Court Opinion

ID: 3600430
Source: CourtListenerOpinion
Date Created: 2016-07-05 23:46:59.330171+00
Date Added: 2024-06-11T09:22:12.291442
License: Public Domain

The order of the Appellate Division directed the issuance of a peremptory writ of mandamus compelling the county treasurer of Clinton county to turn over to the town of Plattsburgh all of the liquor tax moneys received by him for the granting of liquor tax certificates in the town of Plattsburgh.
In 1896 the legislature saw fit to make a radical change in the excise laws of the state. This was accomplished by the enactment of chapter 112 of the laws of that year, known as the Liquor Tax Law, by which it is provided that "One-third *Page 243 
of the revenues resulting from taxes, fines and penalties under the provisions of this act, less the amount allowed for collecting the same, shall be paid by the county treasurer, and by the several special deputy commissioners within ten days from the receipt thereof, to the treasurer of the state of New York, to the credit of the general fund, as a part of the general tax revenue of the state, and shall be appropriated to the payment of the current general expenses of the state, and the remaining two-thirds thereof, less the amount allowed for collecting the same, shall belong to the town or city in which the traffic was carried on from which the revenues were received," etc. (Section 13.) By section 44 of the act the provisions of any special or local law, grant or charter in conflict with the act were repealed and annulled. (People ex rel. Einsfeld v. Murray,149 N.Y. 376.)

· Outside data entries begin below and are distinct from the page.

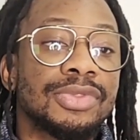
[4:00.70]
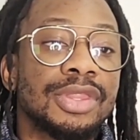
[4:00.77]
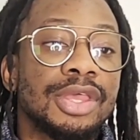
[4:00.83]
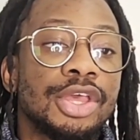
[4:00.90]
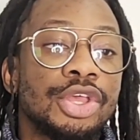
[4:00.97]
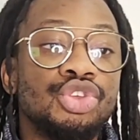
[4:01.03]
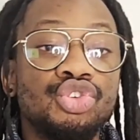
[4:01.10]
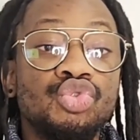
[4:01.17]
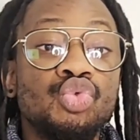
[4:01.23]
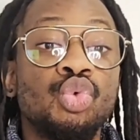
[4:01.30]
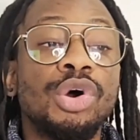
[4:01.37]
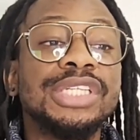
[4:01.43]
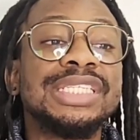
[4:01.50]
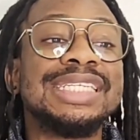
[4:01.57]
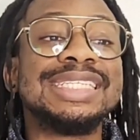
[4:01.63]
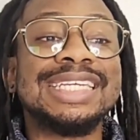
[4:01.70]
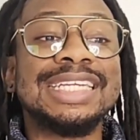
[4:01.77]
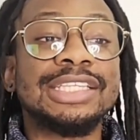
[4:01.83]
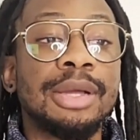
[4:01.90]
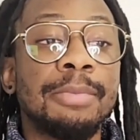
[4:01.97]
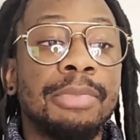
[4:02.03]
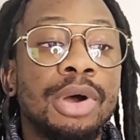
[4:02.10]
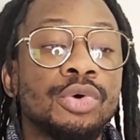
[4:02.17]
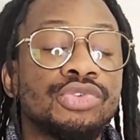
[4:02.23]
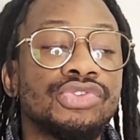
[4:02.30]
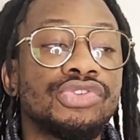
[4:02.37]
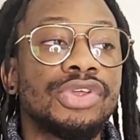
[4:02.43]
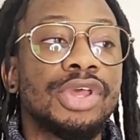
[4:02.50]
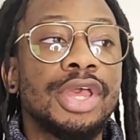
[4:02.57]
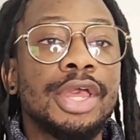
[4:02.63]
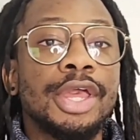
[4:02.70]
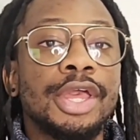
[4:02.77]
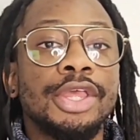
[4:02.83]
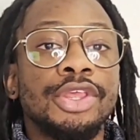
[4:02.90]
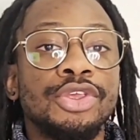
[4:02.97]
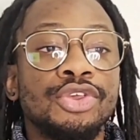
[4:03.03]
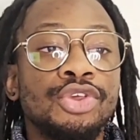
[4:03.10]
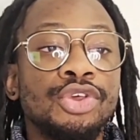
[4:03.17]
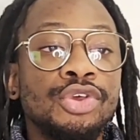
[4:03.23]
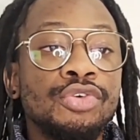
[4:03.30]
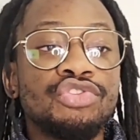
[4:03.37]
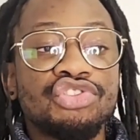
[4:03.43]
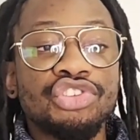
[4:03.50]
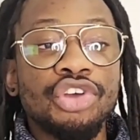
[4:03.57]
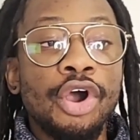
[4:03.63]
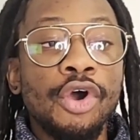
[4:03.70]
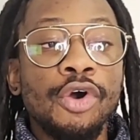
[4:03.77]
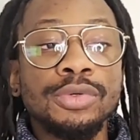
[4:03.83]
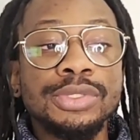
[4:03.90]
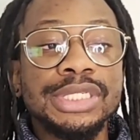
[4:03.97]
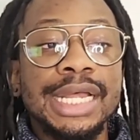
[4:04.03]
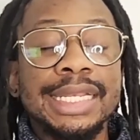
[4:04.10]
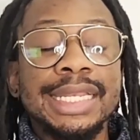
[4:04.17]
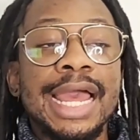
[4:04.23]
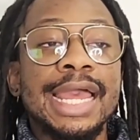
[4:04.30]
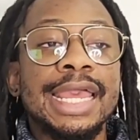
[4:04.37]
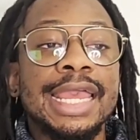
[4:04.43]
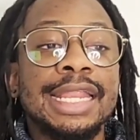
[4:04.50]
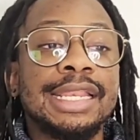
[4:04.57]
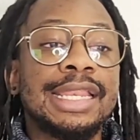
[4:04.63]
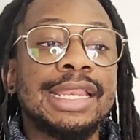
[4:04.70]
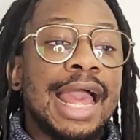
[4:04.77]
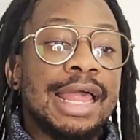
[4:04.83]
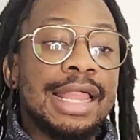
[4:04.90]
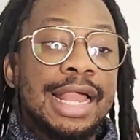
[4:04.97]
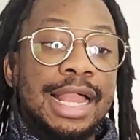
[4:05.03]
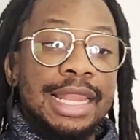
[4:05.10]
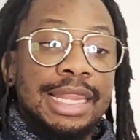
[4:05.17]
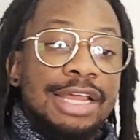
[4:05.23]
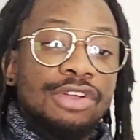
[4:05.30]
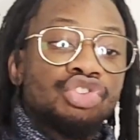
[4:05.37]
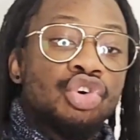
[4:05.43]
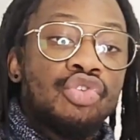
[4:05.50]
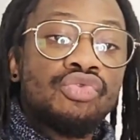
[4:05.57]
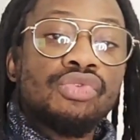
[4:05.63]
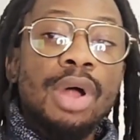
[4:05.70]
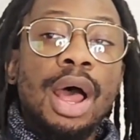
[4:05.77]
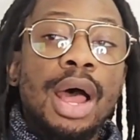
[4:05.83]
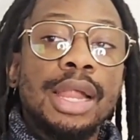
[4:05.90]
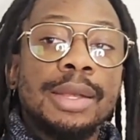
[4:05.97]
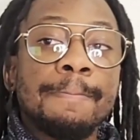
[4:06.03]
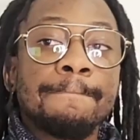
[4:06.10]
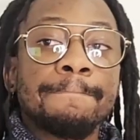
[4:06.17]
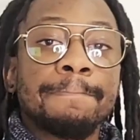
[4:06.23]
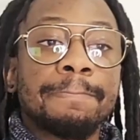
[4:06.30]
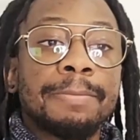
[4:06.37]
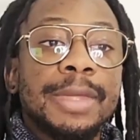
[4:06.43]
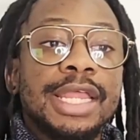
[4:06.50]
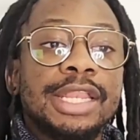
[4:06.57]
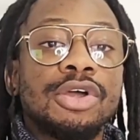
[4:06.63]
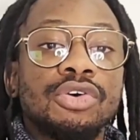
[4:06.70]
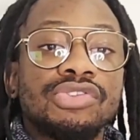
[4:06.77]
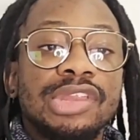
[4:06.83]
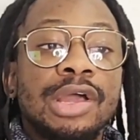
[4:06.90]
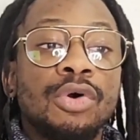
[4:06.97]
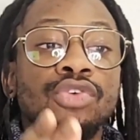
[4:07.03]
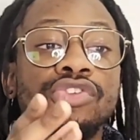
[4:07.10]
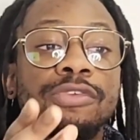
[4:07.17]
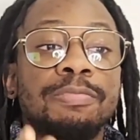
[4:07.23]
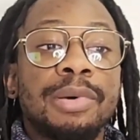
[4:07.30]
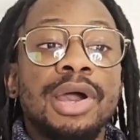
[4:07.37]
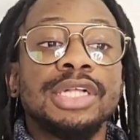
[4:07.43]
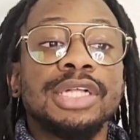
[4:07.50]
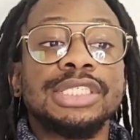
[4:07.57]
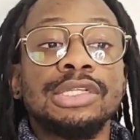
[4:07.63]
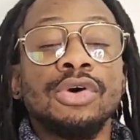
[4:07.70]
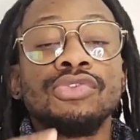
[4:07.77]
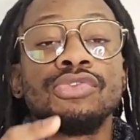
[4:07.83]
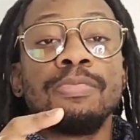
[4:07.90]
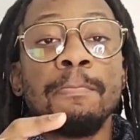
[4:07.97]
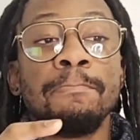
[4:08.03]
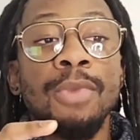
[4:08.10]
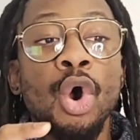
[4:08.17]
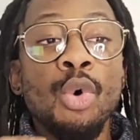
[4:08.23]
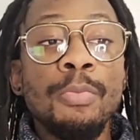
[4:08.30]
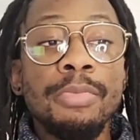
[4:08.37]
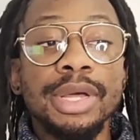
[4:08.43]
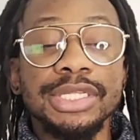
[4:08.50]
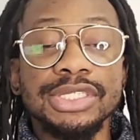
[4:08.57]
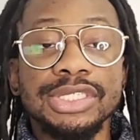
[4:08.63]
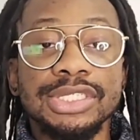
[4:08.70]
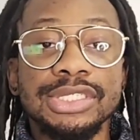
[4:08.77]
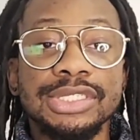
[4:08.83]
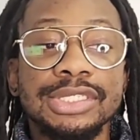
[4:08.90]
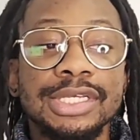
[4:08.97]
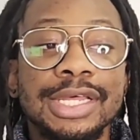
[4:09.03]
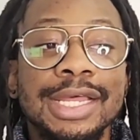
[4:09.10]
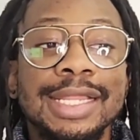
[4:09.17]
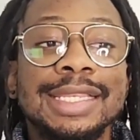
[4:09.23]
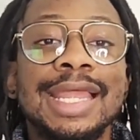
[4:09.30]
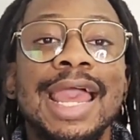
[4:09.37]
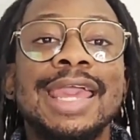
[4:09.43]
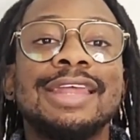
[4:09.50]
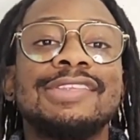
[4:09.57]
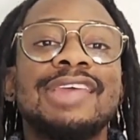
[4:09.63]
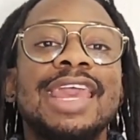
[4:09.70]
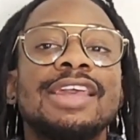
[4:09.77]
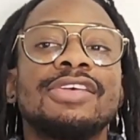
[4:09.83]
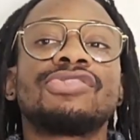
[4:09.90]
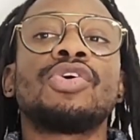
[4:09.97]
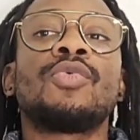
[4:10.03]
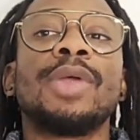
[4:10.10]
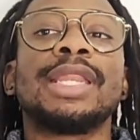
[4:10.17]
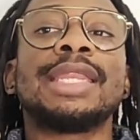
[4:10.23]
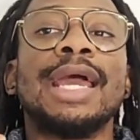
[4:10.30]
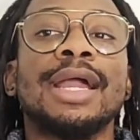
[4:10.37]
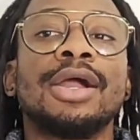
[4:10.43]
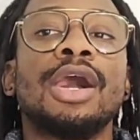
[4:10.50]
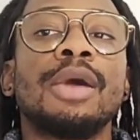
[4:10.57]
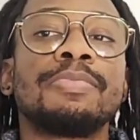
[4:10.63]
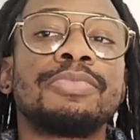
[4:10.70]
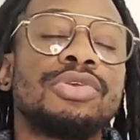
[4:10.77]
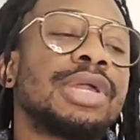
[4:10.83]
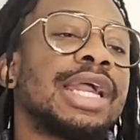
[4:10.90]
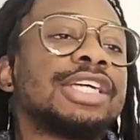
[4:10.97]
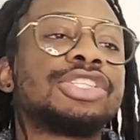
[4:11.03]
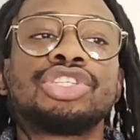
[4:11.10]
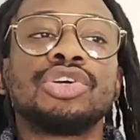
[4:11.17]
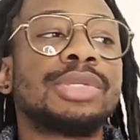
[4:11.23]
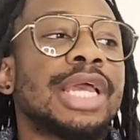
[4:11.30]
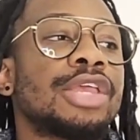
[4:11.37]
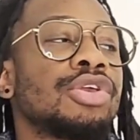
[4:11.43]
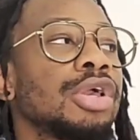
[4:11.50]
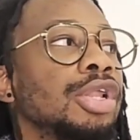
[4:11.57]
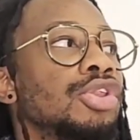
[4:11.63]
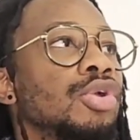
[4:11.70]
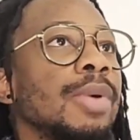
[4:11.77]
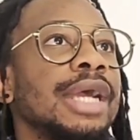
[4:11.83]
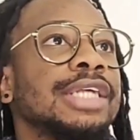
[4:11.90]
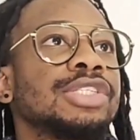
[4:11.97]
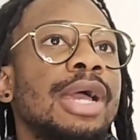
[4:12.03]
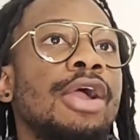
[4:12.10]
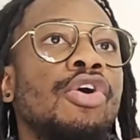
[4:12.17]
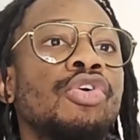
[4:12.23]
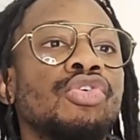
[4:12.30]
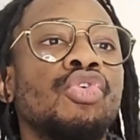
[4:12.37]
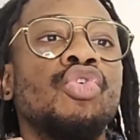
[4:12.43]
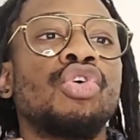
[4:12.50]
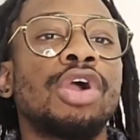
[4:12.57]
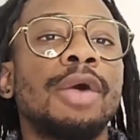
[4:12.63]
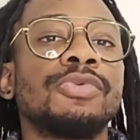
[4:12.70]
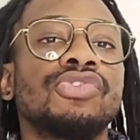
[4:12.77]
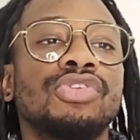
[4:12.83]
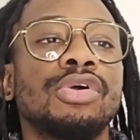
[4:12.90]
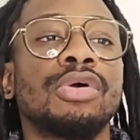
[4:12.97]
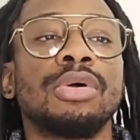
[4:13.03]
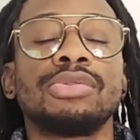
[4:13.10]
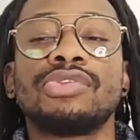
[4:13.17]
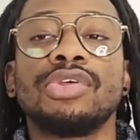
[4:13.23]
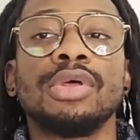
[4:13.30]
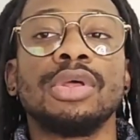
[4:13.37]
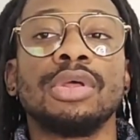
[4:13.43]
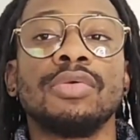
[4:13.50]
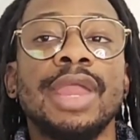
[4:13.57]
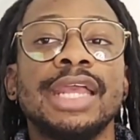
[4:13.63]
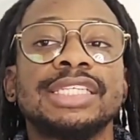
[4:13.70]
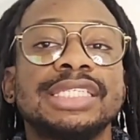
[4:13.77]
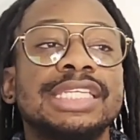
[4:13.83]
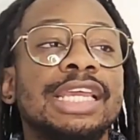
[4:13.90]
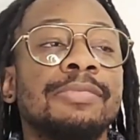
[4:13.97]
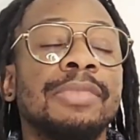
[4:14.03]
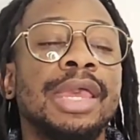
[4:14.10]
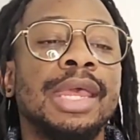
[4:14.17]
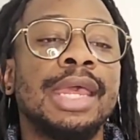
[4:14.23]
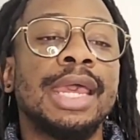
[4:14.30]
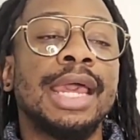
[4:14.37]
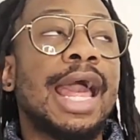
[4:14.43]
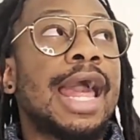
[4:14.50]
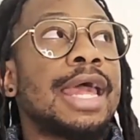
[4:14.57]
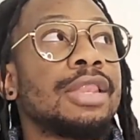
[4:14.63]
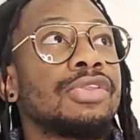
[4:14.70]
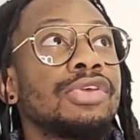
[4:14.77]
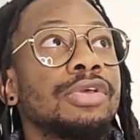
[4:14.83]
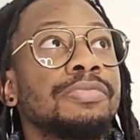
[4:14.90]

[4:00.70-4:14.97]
You wanted it the most. You showed that in that little run, in those little spurts, in those moments that it takes to win that cup, you guys showed that you can do it. And so I hold all cups to great esteem. And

Prior to the adoption of the Liquor Tax Law there existed local statutes providing that the excise money collected in the town of Plattsburgh should be turned over to the treasurer of the poor fund of the town to be used for the relief of the poor, as provided in the act. After the adoption of the Liquor Tax Law the legislature enacted chapter 125 of the Laws of 1898, which is entitled "An act to amend section three of chapter 471 of the Laws of 1894, entitled `An act to amend chapter 435 of the Laws of 1879, entitled an act in relation to the raising of funds for the relief of the poor of the town of Plattsburgh, in the county of Clinton.'" So much of section three, as amended, as is material to the question under consideration, provides as follows: "All excise money arising from licenses granted in the town of Plattsburgh shall be deposited with the treasurer of the poor fund of said town by the county treasurer of said county within ten days after the receipt by him of the same."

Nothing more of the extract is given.